Exercise directions: Write the data out again exactly, with no pictures.

START Source data

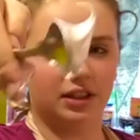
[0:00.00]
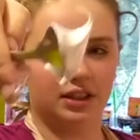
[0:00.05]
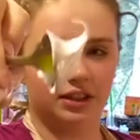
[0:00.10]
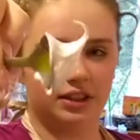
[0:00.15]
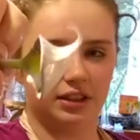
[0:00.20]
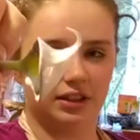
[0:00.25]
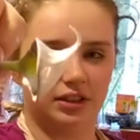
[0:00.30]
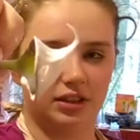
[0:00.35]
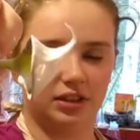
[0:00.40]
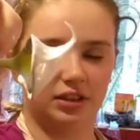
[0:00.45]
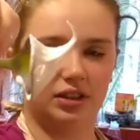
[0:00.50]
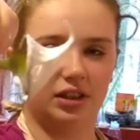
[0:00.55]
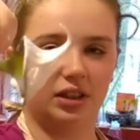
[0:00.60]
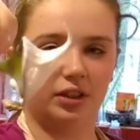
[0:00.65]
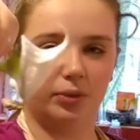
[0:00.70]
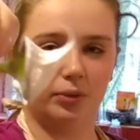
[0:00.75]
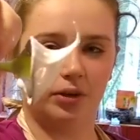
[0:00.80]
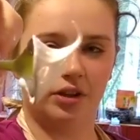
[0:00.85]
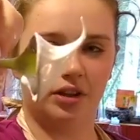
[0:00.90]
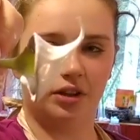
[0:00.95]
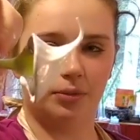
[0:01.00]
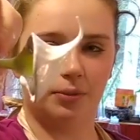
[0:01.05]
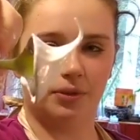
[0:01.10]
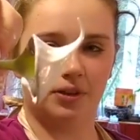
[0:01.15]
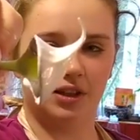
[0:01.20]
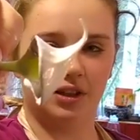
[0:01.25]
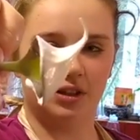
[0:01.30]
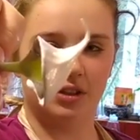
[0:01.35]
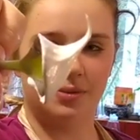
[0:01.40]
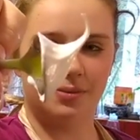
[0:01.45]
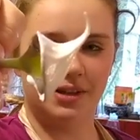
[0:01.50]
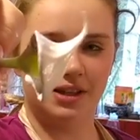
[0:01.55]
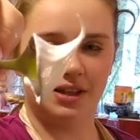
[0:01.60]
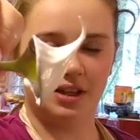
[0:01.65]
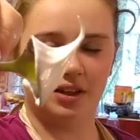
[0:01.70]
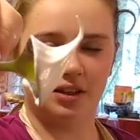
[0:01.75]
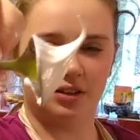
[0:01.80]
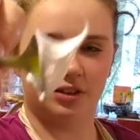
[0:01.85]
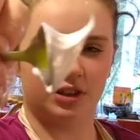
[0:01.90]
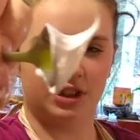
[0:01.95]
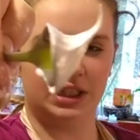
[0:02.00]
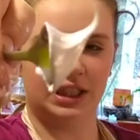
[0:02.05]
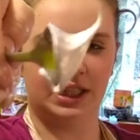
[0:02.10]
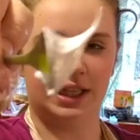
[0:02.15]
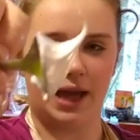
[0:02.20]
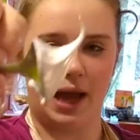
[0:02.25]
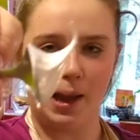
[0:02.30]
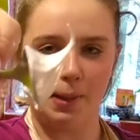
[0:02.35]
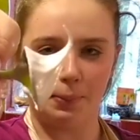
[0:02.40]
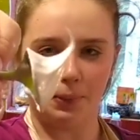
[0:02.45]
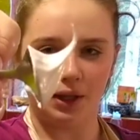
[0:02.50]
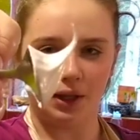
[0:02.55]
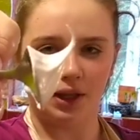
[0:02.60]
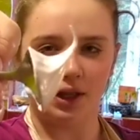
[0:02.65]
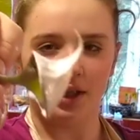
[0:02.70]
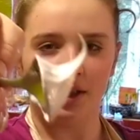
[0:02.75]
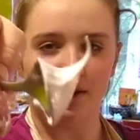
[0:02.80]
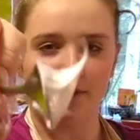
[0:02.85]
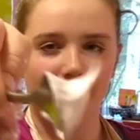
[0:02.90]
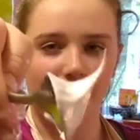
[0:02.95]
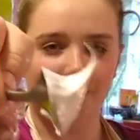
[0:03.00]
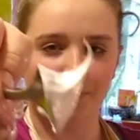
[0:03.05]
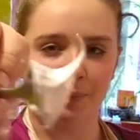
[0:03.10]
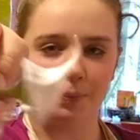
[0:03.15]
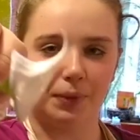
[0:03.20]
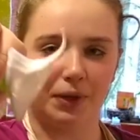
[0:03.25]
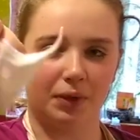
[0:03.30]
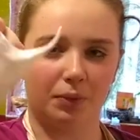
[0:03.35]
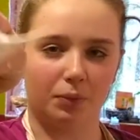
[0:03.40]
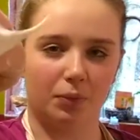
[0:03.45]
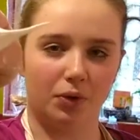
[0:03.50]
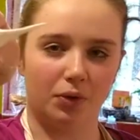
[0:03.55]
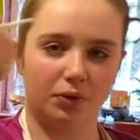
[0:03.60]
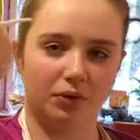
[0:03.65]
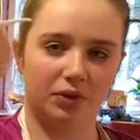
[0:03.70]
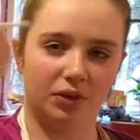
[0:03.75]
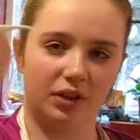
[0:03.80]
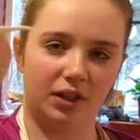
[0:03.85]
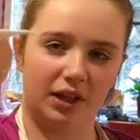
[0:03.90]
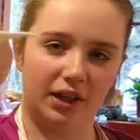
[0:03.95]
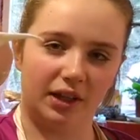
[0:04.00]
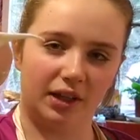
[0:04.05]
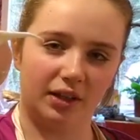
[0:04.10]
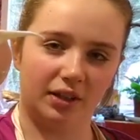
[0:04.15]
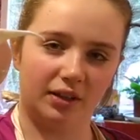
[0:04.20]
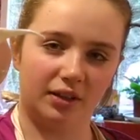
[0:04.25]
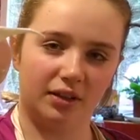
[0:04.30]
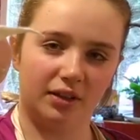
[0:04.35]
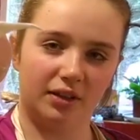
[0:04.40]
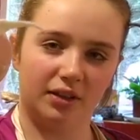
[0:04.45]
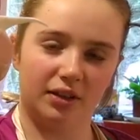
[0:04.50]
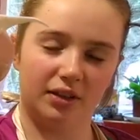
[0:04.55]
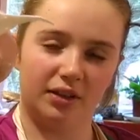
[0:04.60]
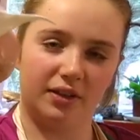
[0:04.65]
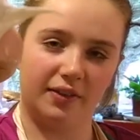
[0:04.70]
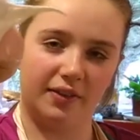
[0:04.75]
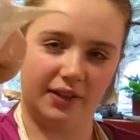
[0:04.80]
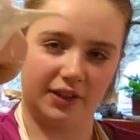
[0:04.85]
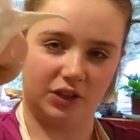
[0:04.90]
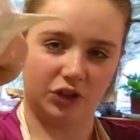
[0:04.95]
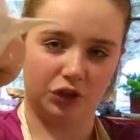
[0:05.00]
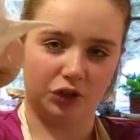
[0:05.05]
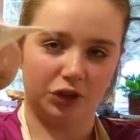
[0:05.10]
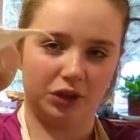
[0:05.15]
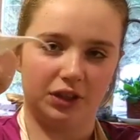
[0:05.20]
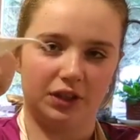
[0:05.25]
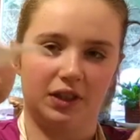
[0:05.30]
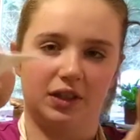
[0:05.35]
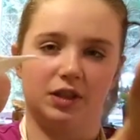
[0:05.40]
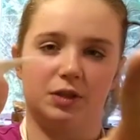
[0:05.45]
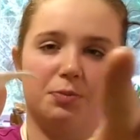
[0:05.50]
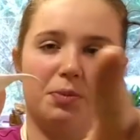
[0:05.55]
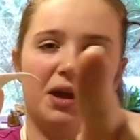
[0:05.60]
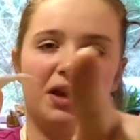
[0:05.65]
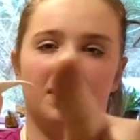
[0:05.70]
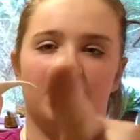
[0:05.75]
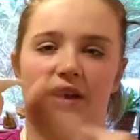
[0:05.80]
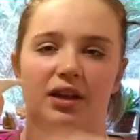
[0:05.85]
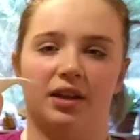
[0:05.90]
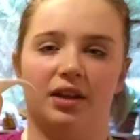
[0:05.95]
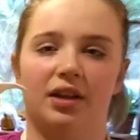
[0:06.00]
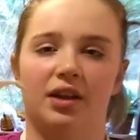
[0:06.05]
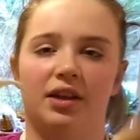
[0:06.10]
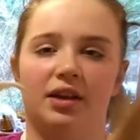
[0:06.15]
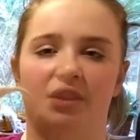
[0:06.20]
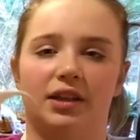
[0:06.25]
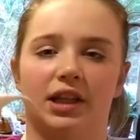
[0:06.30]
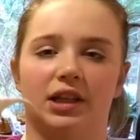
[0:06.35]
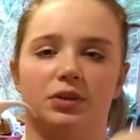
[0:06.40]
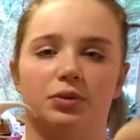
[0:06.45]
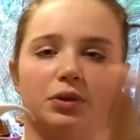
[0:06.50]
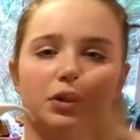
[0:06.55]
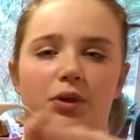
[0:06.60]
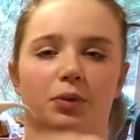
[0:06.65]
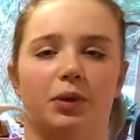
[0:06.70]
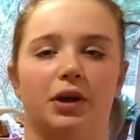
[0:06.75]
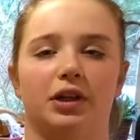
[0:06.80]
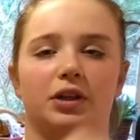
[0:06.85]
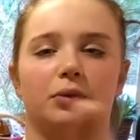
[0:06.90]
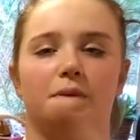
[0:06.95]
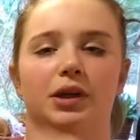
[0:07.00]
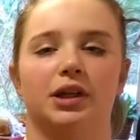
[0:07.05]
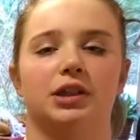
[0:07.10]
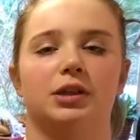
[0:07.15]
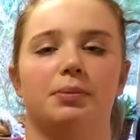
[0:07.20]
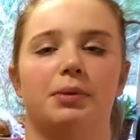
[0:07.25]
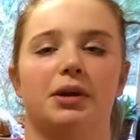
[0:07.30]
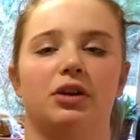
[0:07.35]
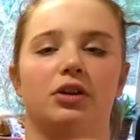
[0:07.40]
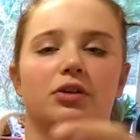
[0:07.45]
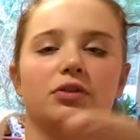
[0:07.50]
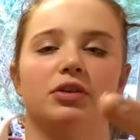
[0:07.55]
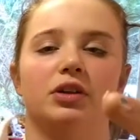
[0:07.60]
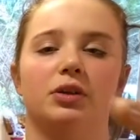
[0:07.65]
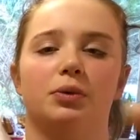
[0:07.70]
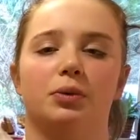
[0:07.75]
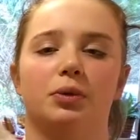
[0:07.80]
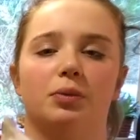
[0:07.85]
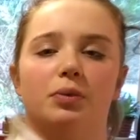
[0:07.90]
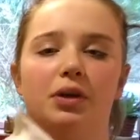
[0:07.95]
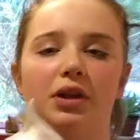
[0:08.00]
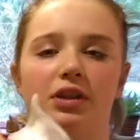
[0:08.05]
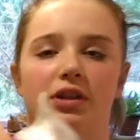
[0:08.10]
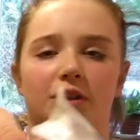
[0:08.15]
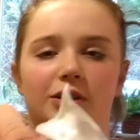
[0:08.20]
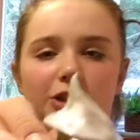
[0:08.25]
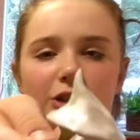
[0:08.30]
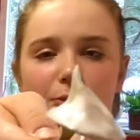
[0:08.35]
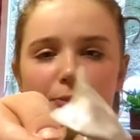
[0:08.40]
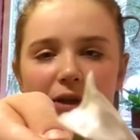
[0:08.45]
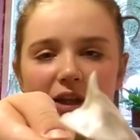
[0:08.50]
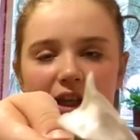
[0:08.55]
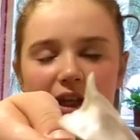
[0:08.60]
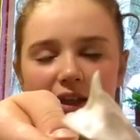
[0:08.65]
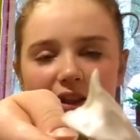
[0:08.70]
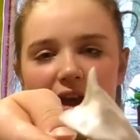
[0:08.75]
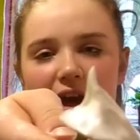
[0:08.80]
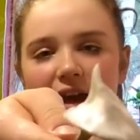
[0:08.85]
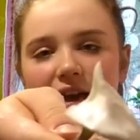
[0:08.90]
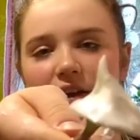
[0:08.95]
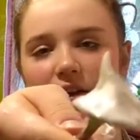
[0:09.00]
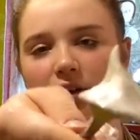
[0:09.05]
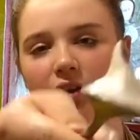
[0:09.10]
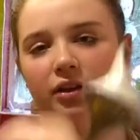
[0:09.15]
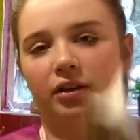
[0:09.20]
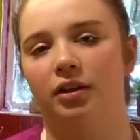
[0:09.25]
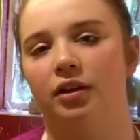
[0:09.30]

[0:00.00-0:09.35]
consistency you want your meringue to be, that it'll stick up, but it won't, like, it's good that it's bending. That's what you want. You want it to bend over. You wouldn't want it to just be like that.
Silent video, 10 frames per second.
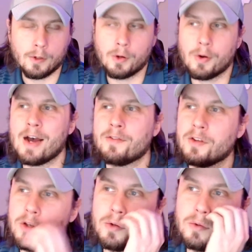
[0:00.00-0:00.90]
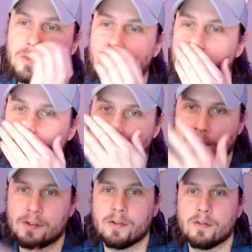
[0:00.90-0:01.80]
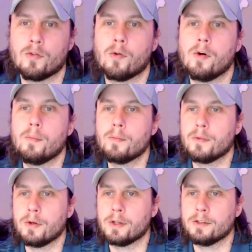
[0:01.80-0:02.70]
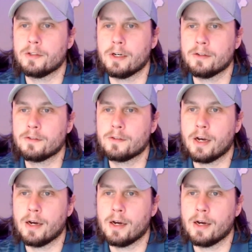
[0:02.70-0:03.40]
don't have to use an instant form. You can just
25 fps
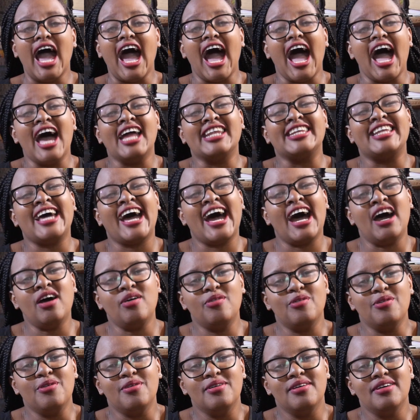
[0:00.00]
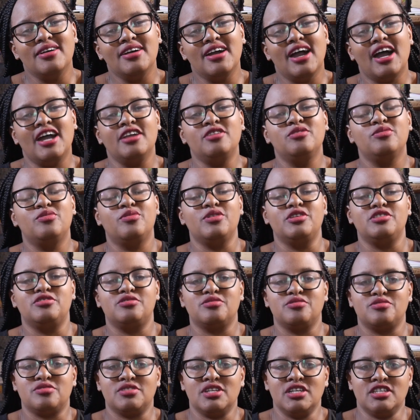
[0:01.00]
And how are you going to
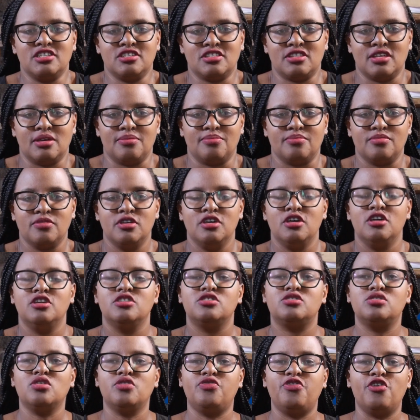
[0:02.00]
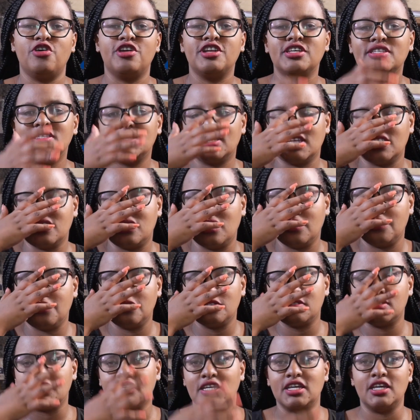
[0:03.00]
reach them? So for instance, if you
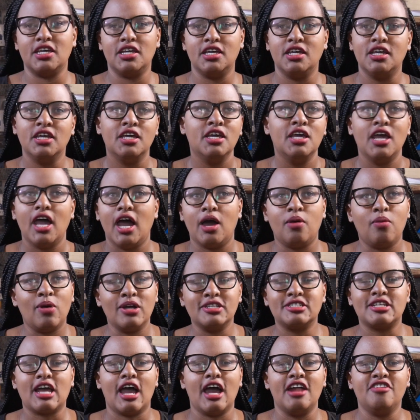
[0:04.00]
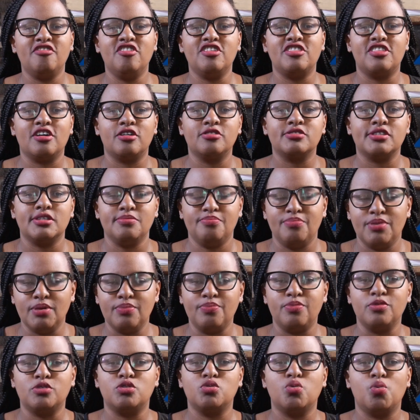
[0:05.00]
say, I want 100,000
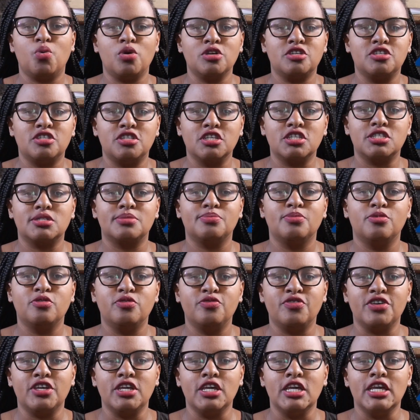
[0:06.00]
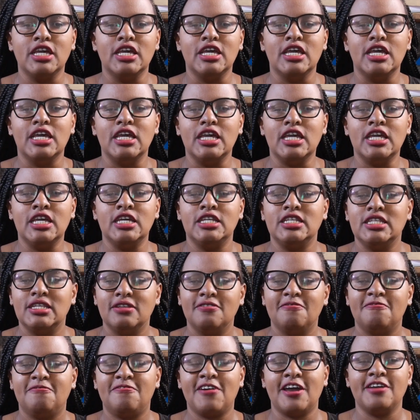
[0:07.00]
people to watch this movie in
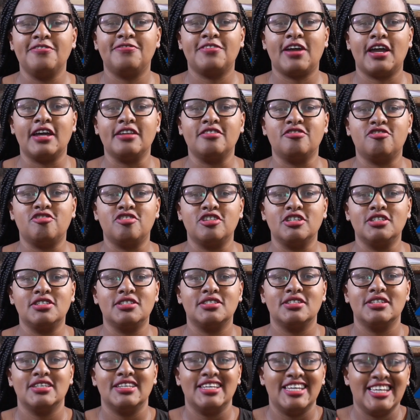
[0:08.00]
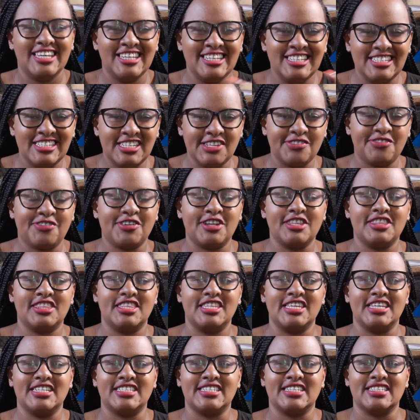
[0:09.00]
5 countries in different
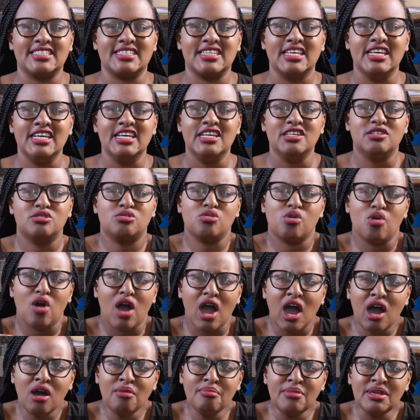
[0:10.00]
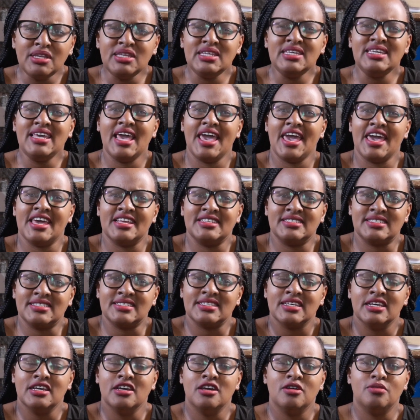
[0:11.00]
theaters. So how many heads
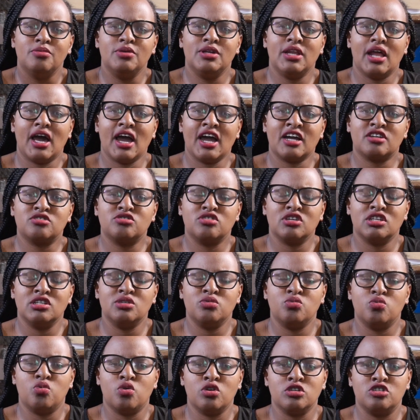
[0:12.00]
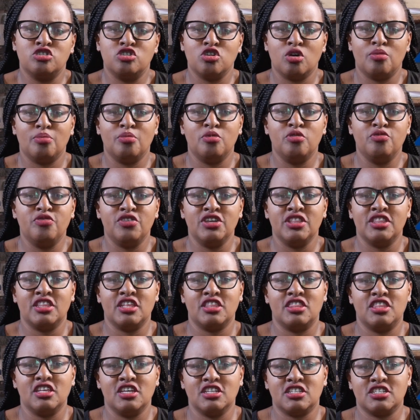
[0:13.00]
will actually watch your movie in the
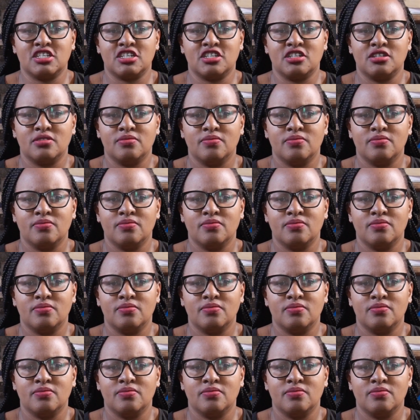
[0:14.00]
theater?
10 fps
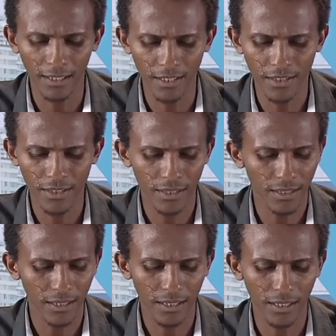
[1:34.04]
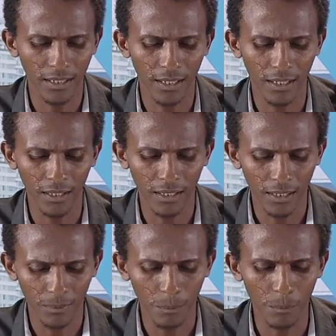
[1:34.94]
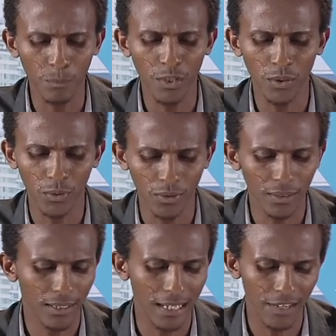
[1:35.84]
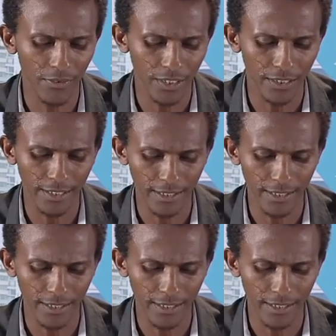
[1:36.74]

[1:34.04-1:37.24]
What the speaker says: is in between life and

END Source data

Response to this exercise:
[0:00.00]
[0:00.05]
[0:00.10]
[0:00.15]
[0:00.20]
[0:00.25]
[0:00.30]
[0:00.35]
[0:00.40]
[0:00.45]
[0:00.50]
[0:00.55]
[0:00.60]
[0:00.65]
[0:00.70]
[0:00.75]
[0:00.80]
[0:00.85]
[0:00.90]
[0:00.95]
[0:01.00]
[0:01.05]
[0:01.10]
[0:01.15]
[0:01.20]
[0:01.25]
[0:01.30]
[0:01.35]
[0:01.40]
[0:01.45]
[0:01.50]
[0:01.55]
[0:01.60]
[0:01.65]
[0:01.70]
[0:01.75]
[0:01.80]
[0:01.85]
[0:01.90]
[0:01.95]
[0:02.00]
[0:02.05]
[0:02.10]
[0:02.15]
[0:02.20]
[0:02.25]
[0:02.30]
[0:02.35]
[0:02.40]
[0:02.45]
[0:02.50]
[0:02.55]
[0:02.60]
[0:02.65]
[0:02.70]
[0:02.75]
[0:02.80]
[0:02.85]
[0:02.90]
[0:02.95]
[0:03.00]
[0:03.05]
[0:03.10]
[0:03.15]
[0:03.20]
[0:03.25]
[0:03.30]
[0:03.35]
[0:03.40]
[0:03.45]
[0:03.50]
[0:03.55]
[0:03.60]
[0:03.65]
[0:03.70]
[0:03.75]
[0:03.80]
[0:03.85]
[0:03.90]
[0:03.95]
[0:04.00]
[0:04.05]
[0:04.10]
[0:04.15]
[0:04.20]
[0:04.25]
[0:04.30]
[0:04.35]
[0:04.40]
[0:04.45]
[0:04.50]
[0:04.55]
[0:04.60]
[0:04.65]
[0:04.70]
[0:04.75]
[0:04.80]
[0:04.85]
[0:04.90]
[0:04.95]
[0:05.00]
[0:05.05]
[0:05.10]
[0:05.15]
[0:05.20]
[0:05.25]
[0:05.30]
[0:05.35]
[0:05.40]
[0:05.45]
[0:05.50]
[0:05.55]
[0:05.60]
[0:05.65]
[0:05.70]
[0:05.75]
[0:05.80]
[0:05.85]
[0:05.90]
[0:05.95]
[0:06.00]
[0:06.05]
[0:06.10]
[0:06.15]
[0:06.20]
[0:06.25]
[0:06.30]
[0:06.35]
[0:06.40]
[0:06.45]
[0:06.50]
[0:06.55]
[0:06.60]
[0:06.65]
[0:06.70]
[0:06.75]
[0:06.80]
[0:06.85]
[0:06.90]
[0:06.95]
[0:07.00]
[0:07.05]
[0:07.10]
[0:07.15]
[0:07.20]
[0:07.25]
[0:07.30]
[0:07.35]
[0:07.40]
[0:07.45]
[0:07.50]
[0:07.55]
[0:07.60]
[0:07.65]
[0:07.70]
[0:07.75]
[0:07.80]
[0:07.85]
[0:07.90]
[0:07.95]
[0:08.00]
[0:08.05]
[0:08.10]
[0:08.15]
[0:08.20]
[0:08.25]
[0:08.30]
[0:08.35]
[0:08.40]
[0:08.45]
[0:08.50]
[0:08.55]
[0:08.60]
[0:08.65]
[0:08.70]
[0:08.75]
[0:08.80]
[0:08.85]
[0:08.90]
[0:08.95]
[0:09.00]
[0:09.05]
[0:09.10]
[0:09.15]
[0:09.20]
[0:09.25]
[0:09.30]

[0:00.00-0:09.35]
consistency you want your meringue to be, that it'll stick up, but it won't, like, it's good that it's bending. That's what you want. You want it to bend over. You wouldn't want it to just be like that.
Silent video, 10 frames per second.
[0:00.00-0:00.90]
[0:00.90-0:01.80]
[0:01.80-0:02.70]
[0:02.70-0:03.40]
don't have to use an instant form. You can just
25 fps
[0:00.00]
[0:01.00]
And how are you going to
[0:02.00]
[0:03.00]
reach them? So for instance, if you
[0:04.00]
[0:05.00]
say, I want 100,000
[0:06.00]
[0:07.00]
people to watch this movie in
[0:08.00]
[0:09.00]
5 countries in different
[0:10.00]
[0:11.00]
theaters. So how many heads
[0:12.00]
[0:13.00]
will actually watch your movie in the
[0:14.00]
theater?
10 fps
[1:34.04]
[1:34.94]
[1:35.84]
[1:36.74]

[1:34.04-1:37.24]
What the speaker says: is in between life and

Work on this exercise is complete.